[Source data]
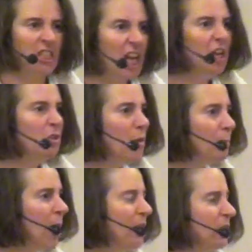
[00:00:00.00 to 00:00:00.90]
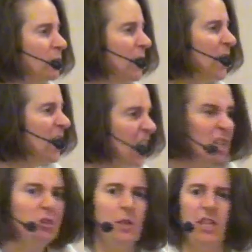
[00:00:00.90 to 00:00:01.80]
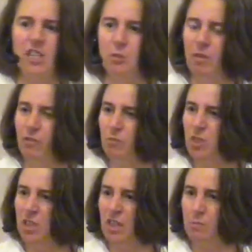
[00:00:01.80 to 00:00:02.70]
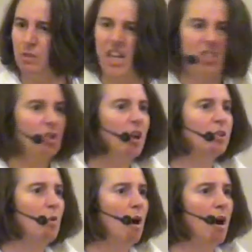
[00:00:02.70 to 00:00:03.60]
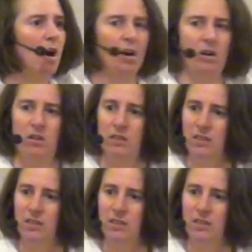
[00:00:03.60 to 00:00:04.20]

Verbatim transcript: Kill what bothers me. Kill what keeps me from sleep. That's all you are.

What to produce –
The copy should start at the line that contains "[00:00:01.80 to 00:00:02.70]", end at the last line of the entries above, and match each line exactly, with pictures dropped.

Response area –
[00:00:01.80 to 00:00:02.70]
[00:00:02.70 to 00:00:03.60]
[00:00:03.60 to 00:00:04.20]

Verbatim transcript: Kill what bothers me. Kill what keeps me from sleep. That's all you are.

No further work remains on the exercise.